INTRODUCTION: Coarctation of the aorta (CoA) is associated with morbidity despite treatment. Although mechanisms remain elusive, abnormal hemodynamics and vascular biomechanics are implicated. We present a novel approach that facilitates quantification of coarctation-induced mechanical alterations and their impact on vascular structure and function, without genetic or confounding factors. METHODS: Rabbits underwent thoracic CoA at 10weeks of age (~9 human years) to induce a 20mmHg blood pressure (BP) gradient using permanent or dissolvable suture thereby replicating untreated and corrected CoA. Computational fluid dynamics (CFD) was performed using imaging and BP data at 32weeks to quantify velocity, strain and wall shear stress (WSS) for comparison to vascular structure and function as revealed by histology and myograph results. RESULTS: Systolic and mean BP was elevated in CoA compared to corrected and control rabbits leading to vascular thickening, disorganization and endothelial dysfunction proximally and distally. Corrected rabbits had less severe medial thickening, endothelial dysfunction, and stiffening limited to the proximal region despite 12weeks of normal BP (~4 human years) after the suture dissolved. WSS was elevated distally for CoA rabbits, but reduced for corrected rabbits. DISCUSSION: These findings are consistent with alterations in humans. We are now poised to investigate mechanical contributions to mechanisms of morbidity in CoA using these methods.

Computational simulations demonstrate altered wall shear stress in aortic coarctation patients treated by resection with end-to-end anastomosis.
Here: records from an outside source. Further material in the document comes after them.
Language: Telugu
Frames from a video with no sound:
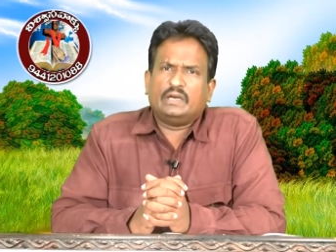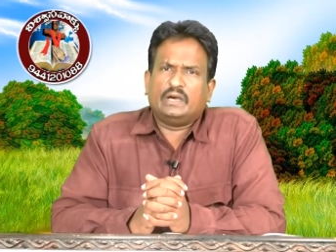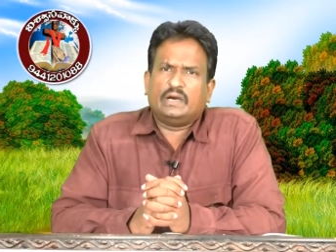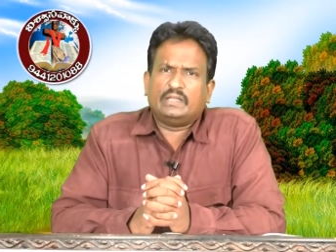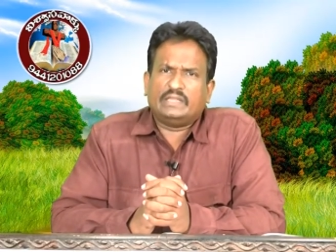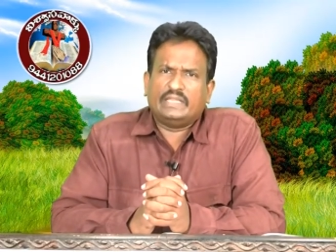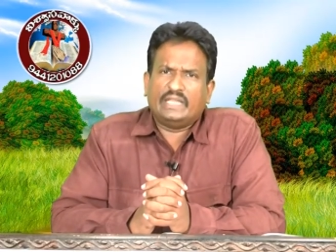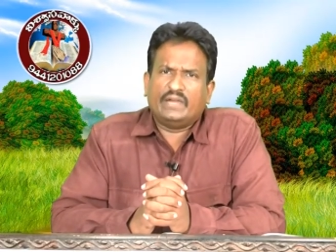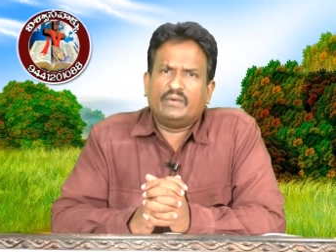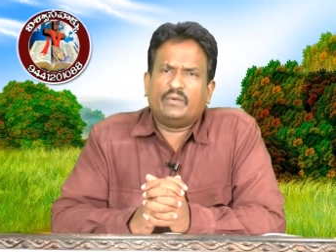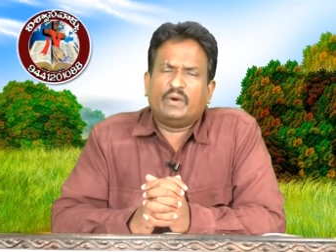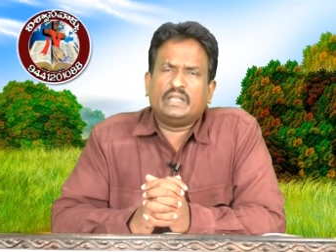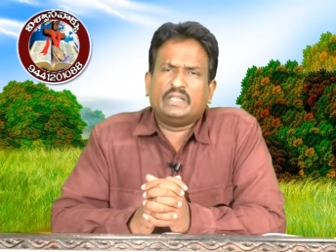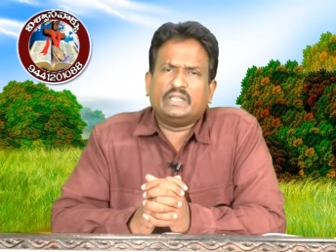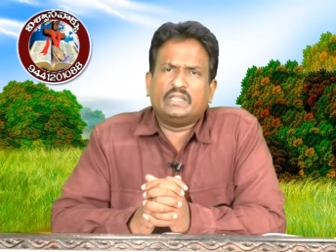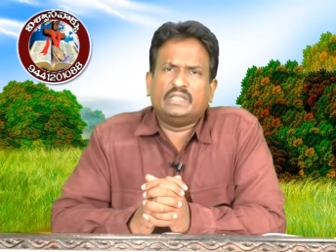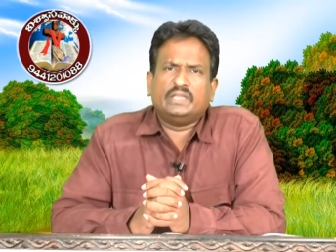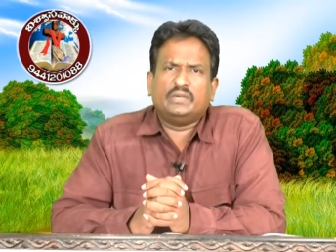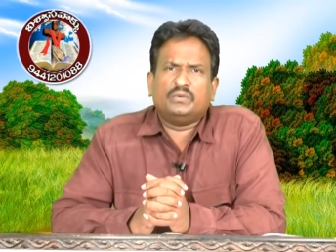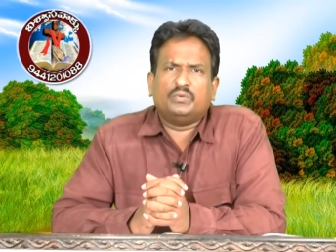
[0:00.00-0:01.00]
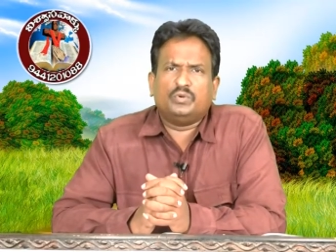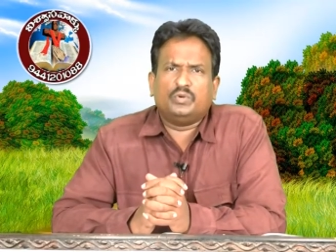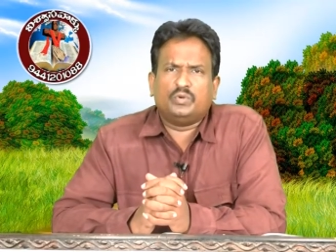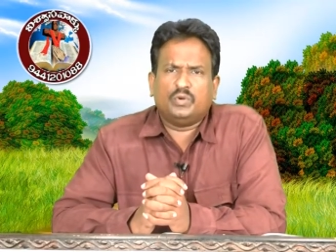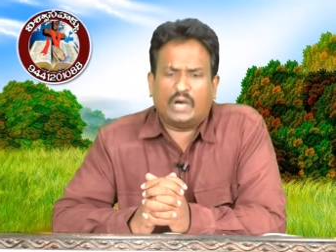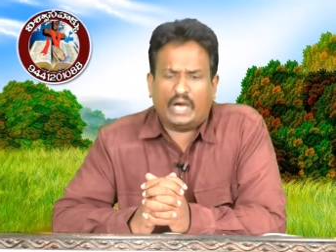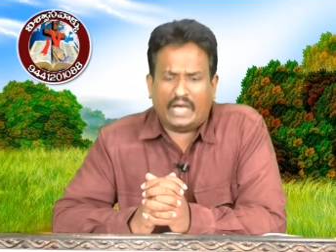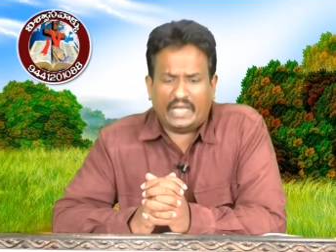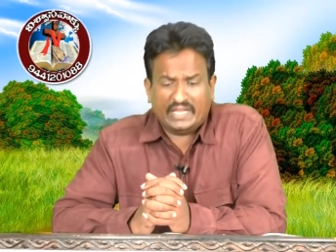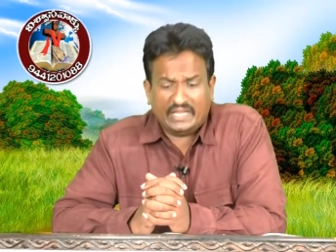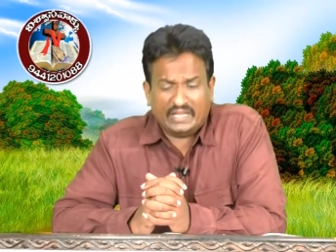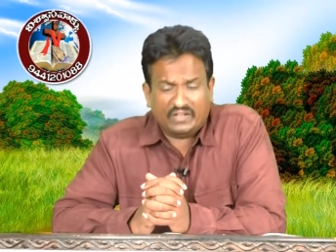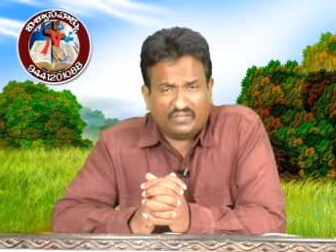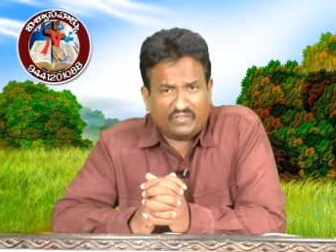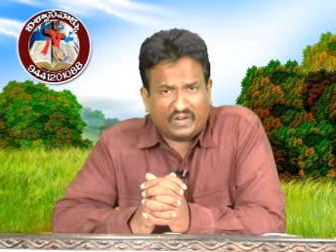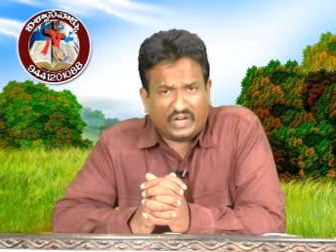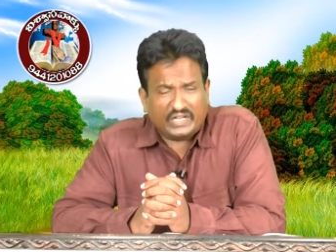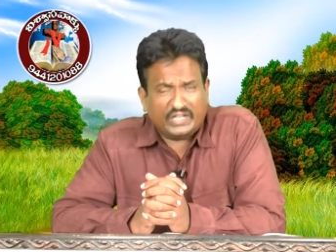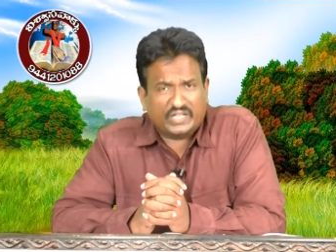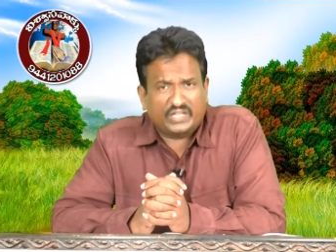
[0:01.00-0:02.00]
ఆ దేవాది దేవుడు ఆయన
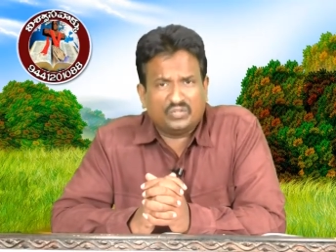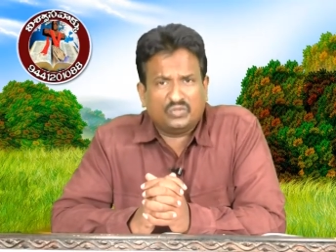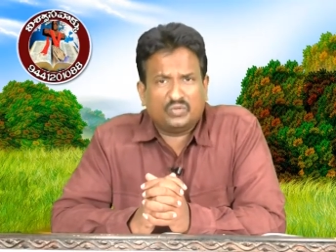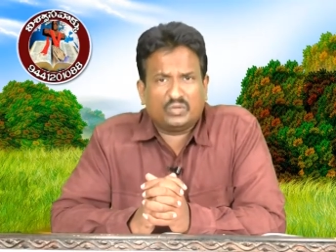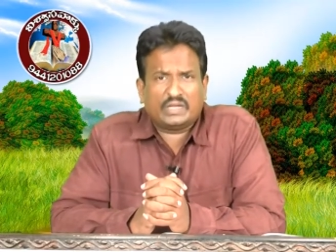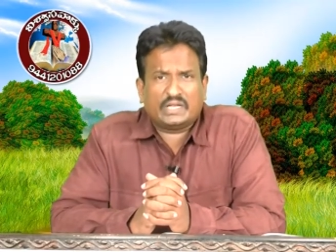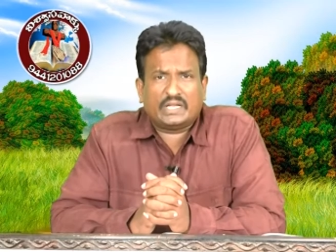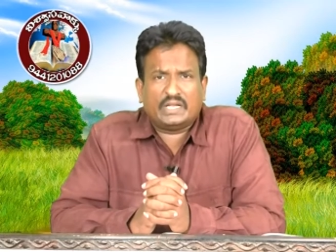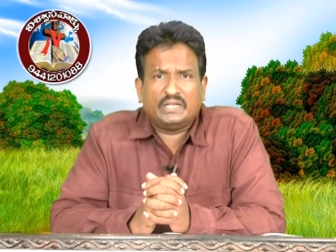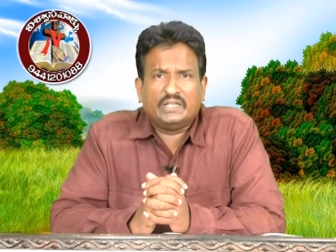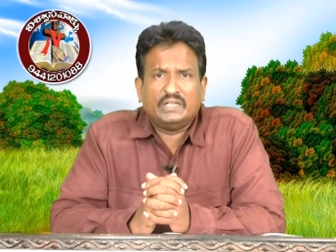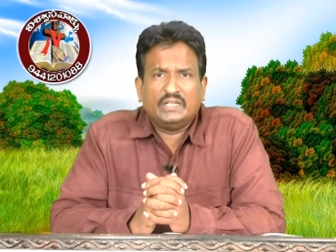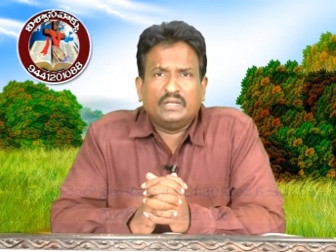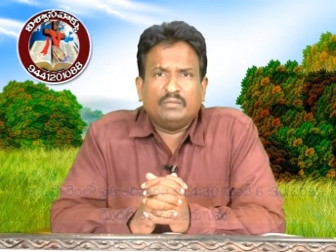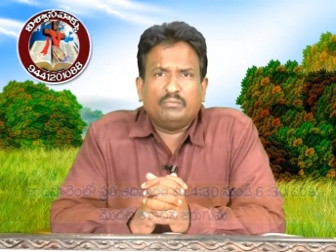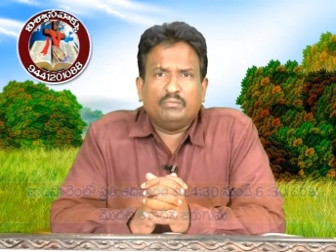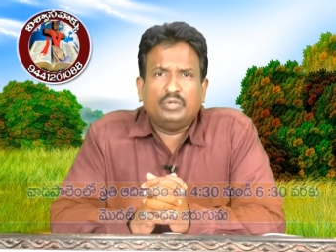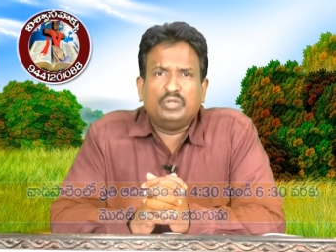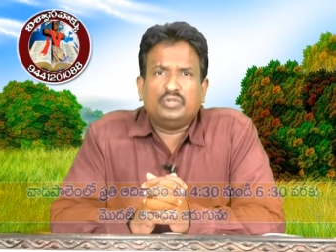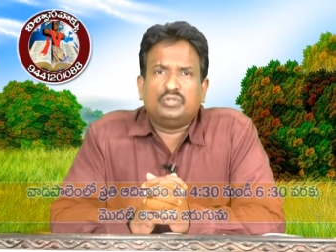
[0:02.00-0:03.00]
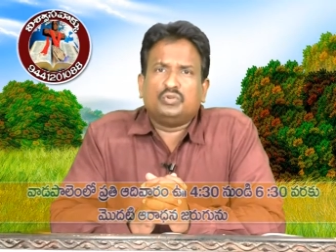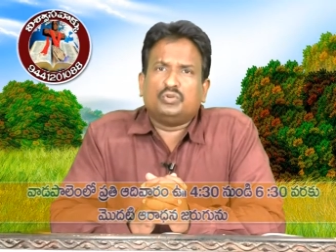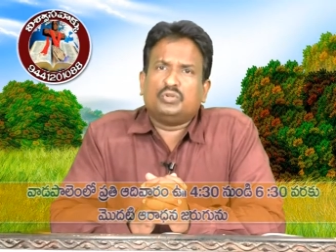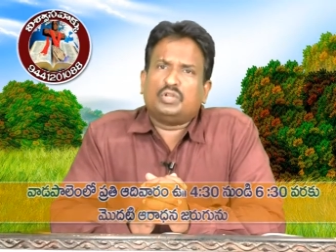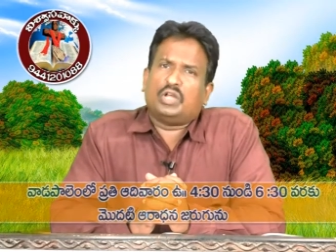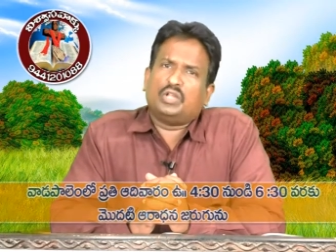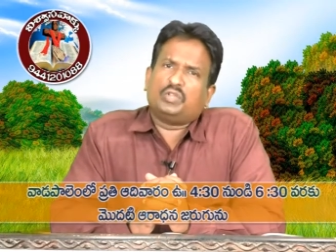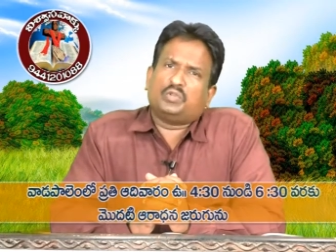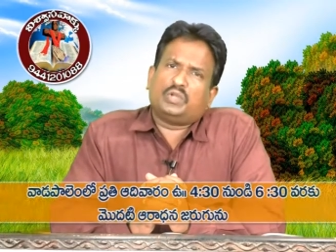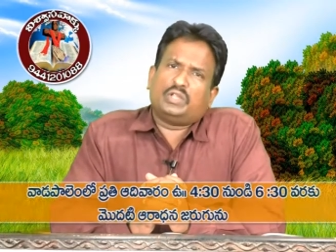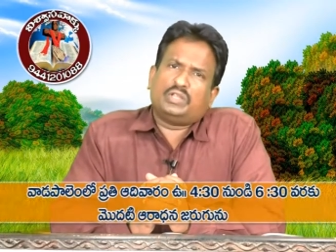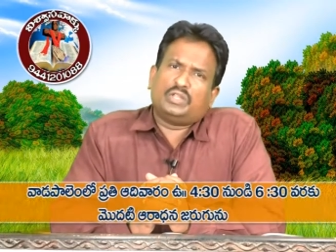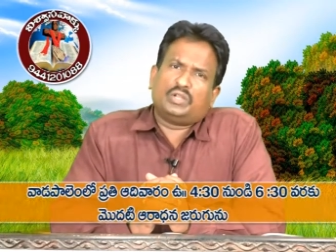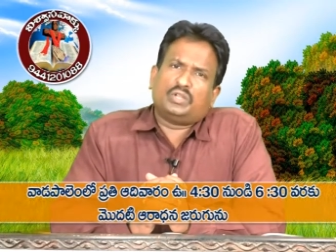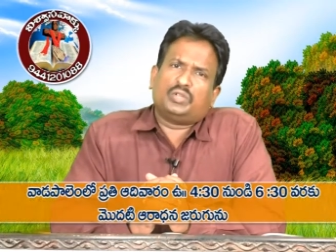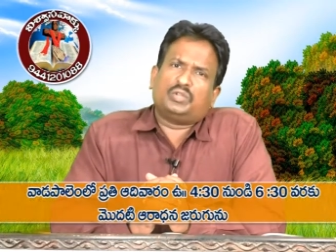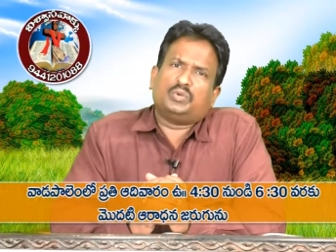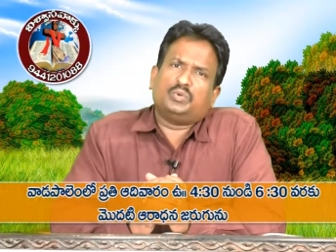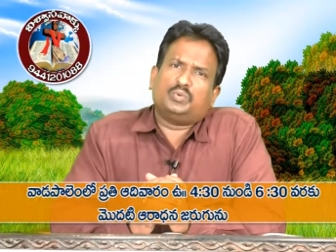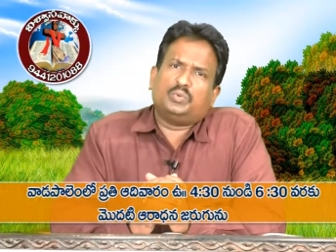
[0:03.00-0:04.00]
వాక్యం ద్వారా మీతో నాతో
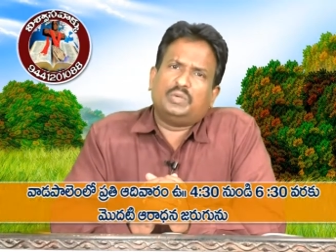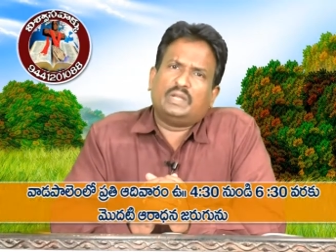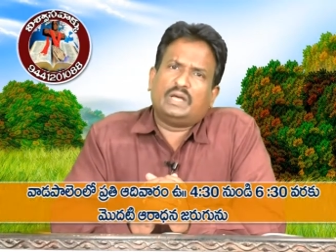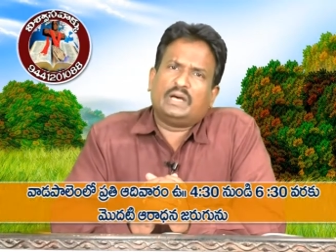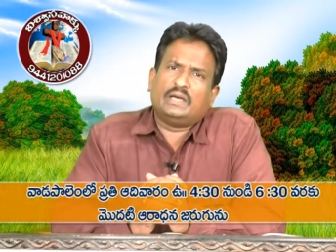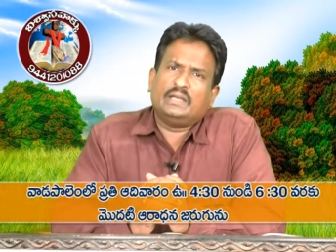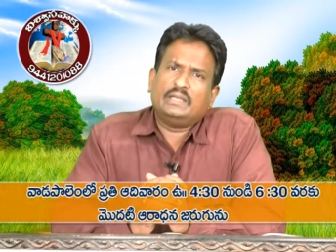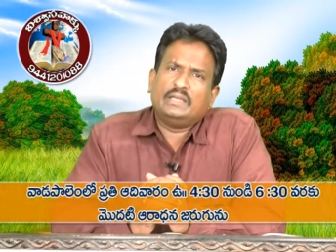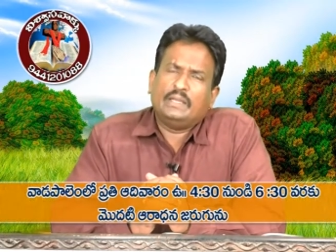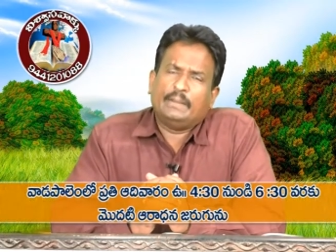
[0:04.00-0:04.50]
అందరితో కూడా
BACKGROUND: Atherosclerotic plaque in the descending thoracic aorta (dAo) is related to altered wall shear stress (WSS) for normal patients. Resection with end-to-end anastomosis (RWEA) is the gold standard for coarctation of the aorta (CoA) repair, but may lead to altered WSS indices that contribute to morbidity. METHODS: Computational fluid dynamics (CFD) models were created from imaging and blood pressure data for control subjects and age- and gender-matched CoA patients treated by RWEA (four males, two females, 15 ± 8 years). CFD analysis incorporated downstream vascular resistance and compliance to generate blood flow velocity, time-averaged WSS (TAWSS), and oscillatory shear index (OSI) results. These indices were quantified longitudinally and circumferentially in the dAo, and several visualization methods were used to highlight regions of potential hemodynamic susceptibility. RESULTS: The total dAo area exposed to subnormal TAWSS and OSI was similar between groups, but several statistically significant local differences were revealed. Control subjects experienced left-handed rotating patterns of TAWSS and OSI down the dAo. TAWSS was elevated in CoA patients near the site of residual narrowings and OSI was elevated distally, particularly along the left dAo wall. Differences in WSS indices between groups were negligible more than 5 dAo diameters distal to the aortic arch. CONCLUSIONS: Localized differences in WSS indices within the dAo of CoA patients treated by RWEA suggest that plaque may form in unique locations influenced by the surgical repair. These regions can be visualized in familiar and intuitive ways allowing clinicians to track their contribution to morbidity in longitudinal studies.